Keep the pictures out and restate every record exactly.

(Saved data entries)
-----

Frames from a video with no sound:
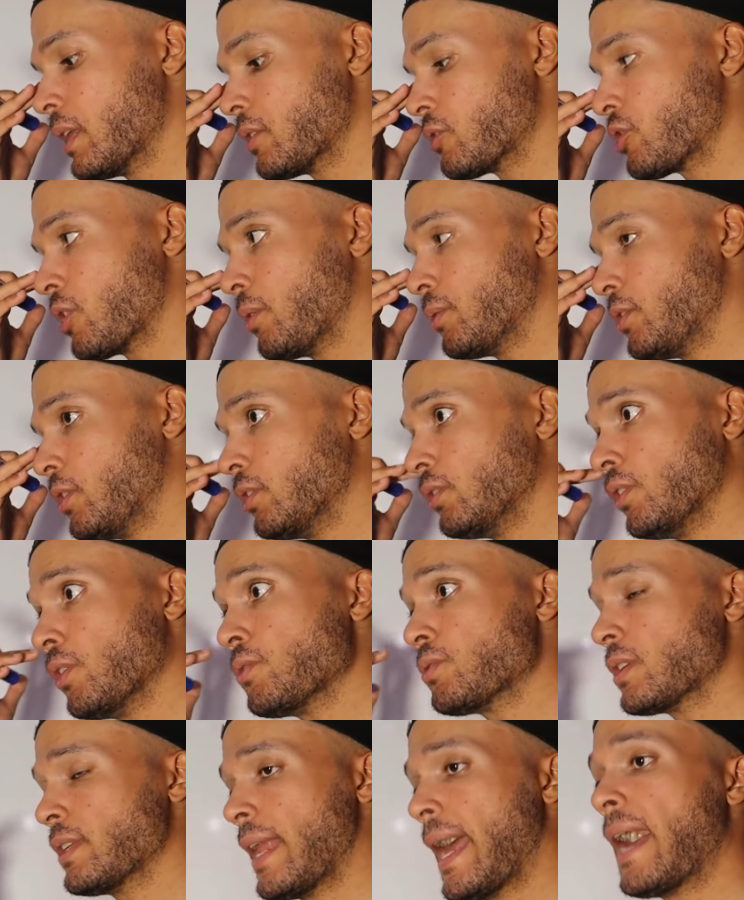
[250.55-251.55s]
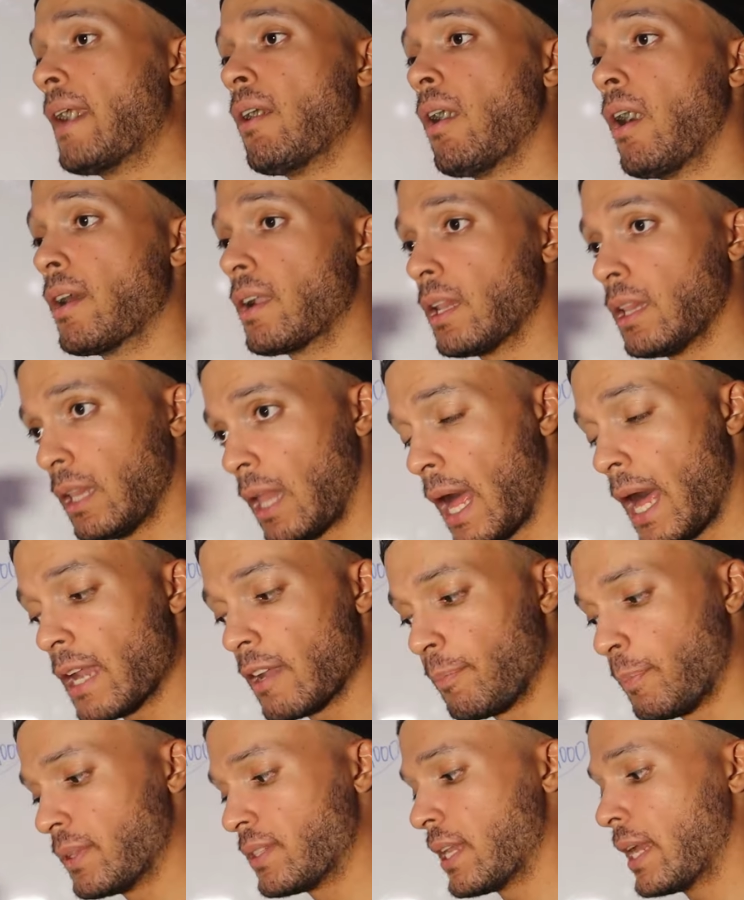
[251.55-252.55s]
So you're losing out on a lot
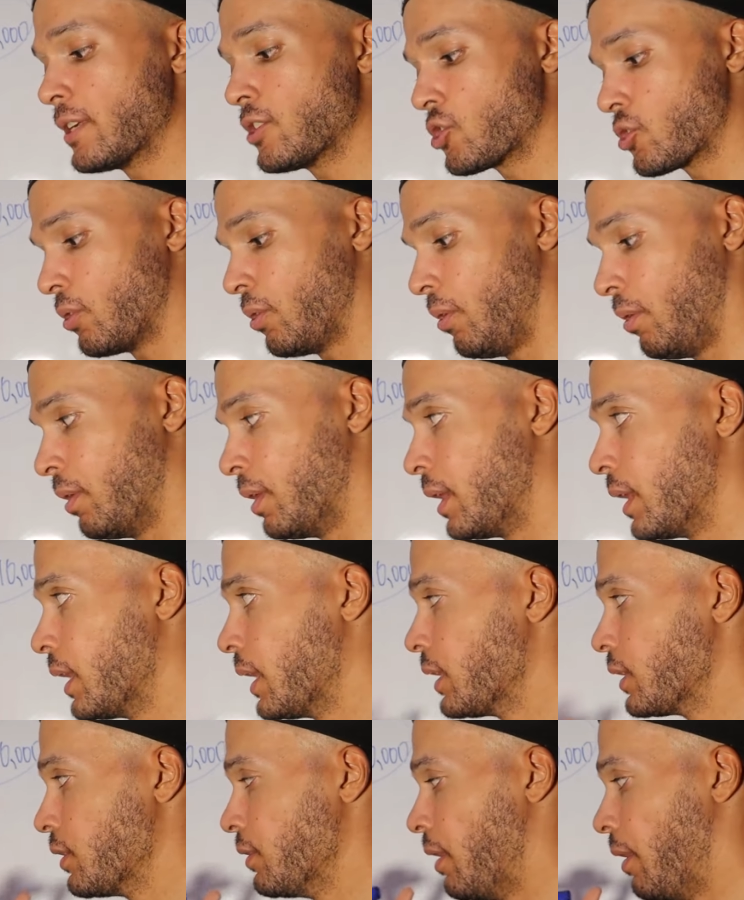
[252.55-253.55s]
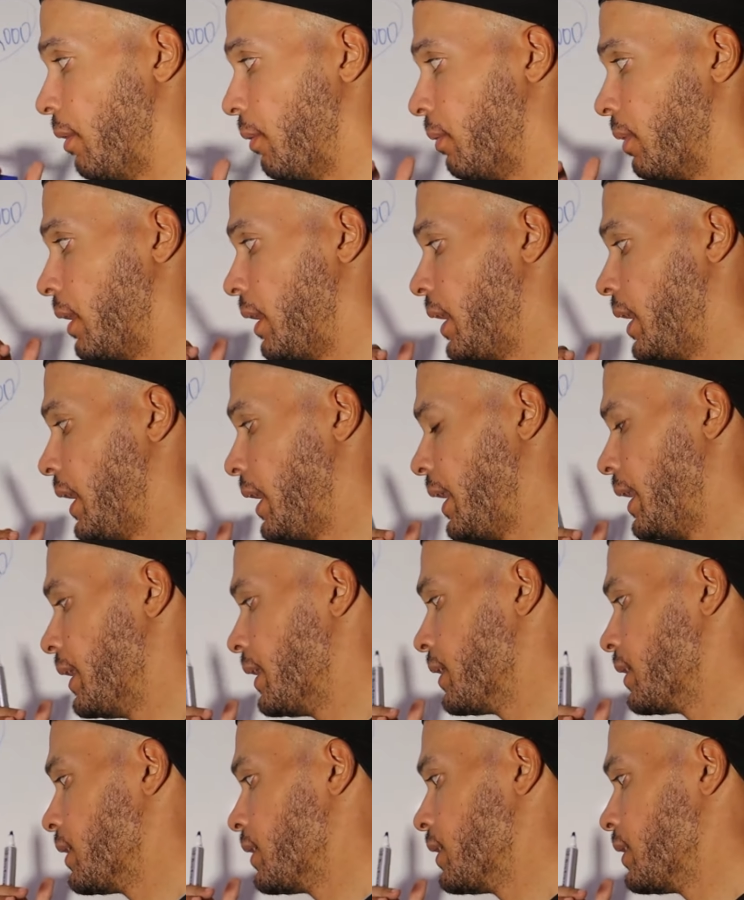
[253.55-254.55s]
of potential. You know, uh,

-----

Solution for this task -
Frames from a video with no sound:
[250.55-251.55s]
[251.55-252.55s]
So you're losing out on a lot
[252.55-253.55s]
[253.55-254.55s]
of potential. You know, uh,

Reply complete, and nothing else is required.